Introduction
Serial killing became a media spectacle at the turn of the nineteenth century when the prototypical serial killer, Jack the Ripper, emerged. And, with (him), the stereotype of the serial killer was formed as a white male sadistic performance artist, although such criminals are not all white, all male, nor their victims all female. The FBI defines serial murder as involving an offender associated with the killing of at least three victims, with a cooling off period in between.
When put into the larger context of crime in the United States, serial murders are extremely rare; even so, they shock the nation and grip our attention. This fascination is in part due to how these murderers have an uncanny knack for blending in to their community, which leads to the stereotypical response from individuals who knew the murderer, “He seemed like such a normal person.”
Many of the most notorious serial murderers are either from Washington State or were active there, including the nation’s most prolific (Gary Ridgeway, known as the Green River Killer) and the most famous (Ted Bundy) – along with more than 40 others. The landscape of the West allows a killer to move easily between urban and rural areas and has many wilderness areas where bodies can be disposed of in order to make them difficult to find. Law enforcement agencies call these locations “dump sites.”
Due to photography’s inherent affinity with investigative thought and evidence, criminology was one of the first fields to systematically employ photography. The images in Unmarked offer a spectral, haunted kind of evidence of the sites’ historical uses, and they rely explicitly on a spiritual experience of the place to mark the destruction of a life and commemorate the victim and the site’s use. In these images, there are no direct traces of the dead who were abandoned at these sites. These images are intended to read as having a “psychic weight” or gravitas. They avoid the derivative pathos of sites of tragedy and clichés of prefabricated sentimentality.

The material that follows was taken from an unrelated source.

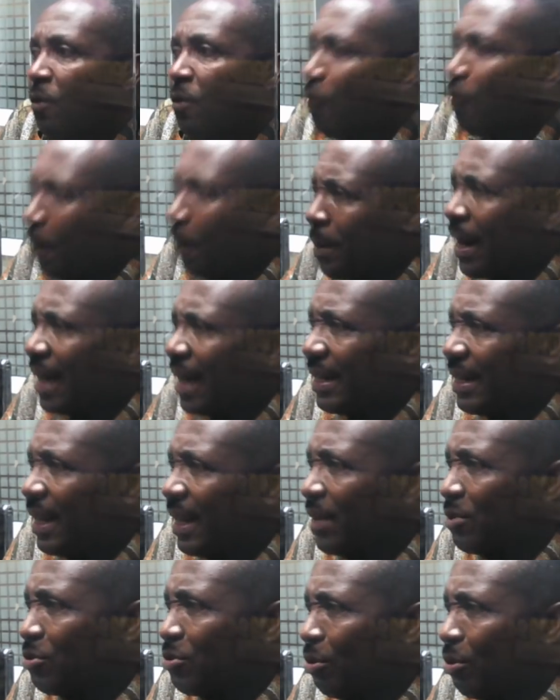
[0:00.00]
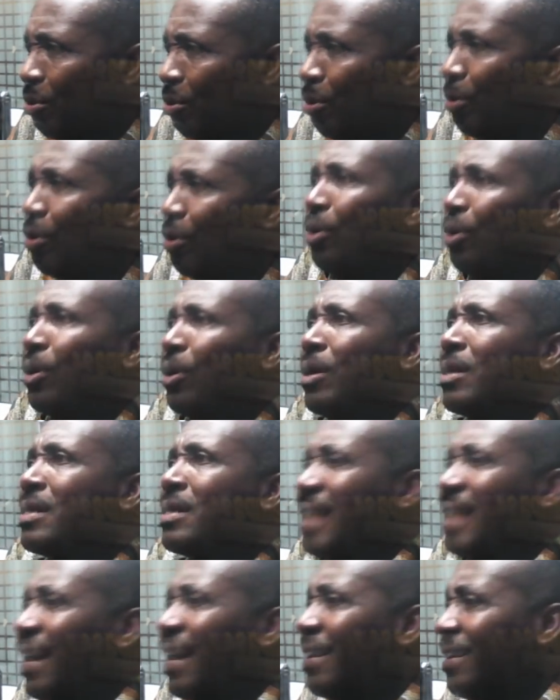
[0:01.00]
From that day, so
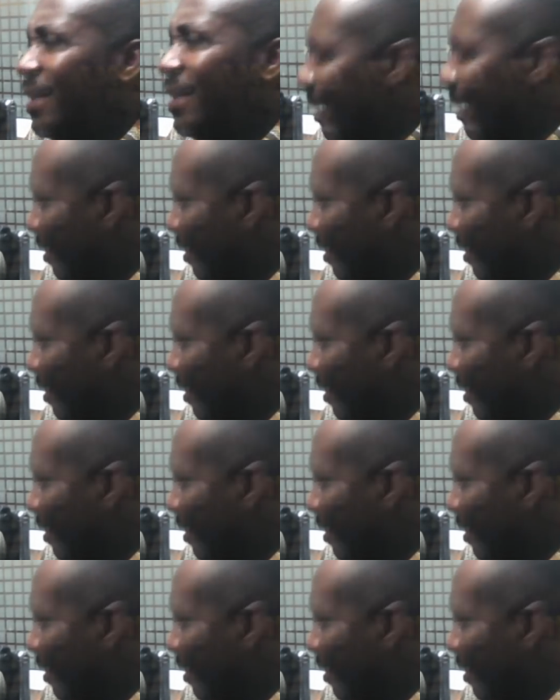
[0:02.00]
Sunday,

Disposal at these dump sites followed shortly after the victims were pushed to inconceivable limits of experience. These images address the nature of experience, the human capacity to commit evil, and society’s fascination with death as a spectacle by delivering deliberate visual dead ends that lure the viewers’ gaze without delivering knowledge, information, or meaning. After an ineffable suffering and an undignified death, victims were disposed of at these sites as if garbage, only to be accidentally discovered later.
As a latecomer who has visited these sites, months or years after the event and the associated media coverage, one is immediately struck by the absence of spectacle, the beauty of the sites and their silence and stillness. These images are intended to fill the black hole in memory left by the loss of the victims.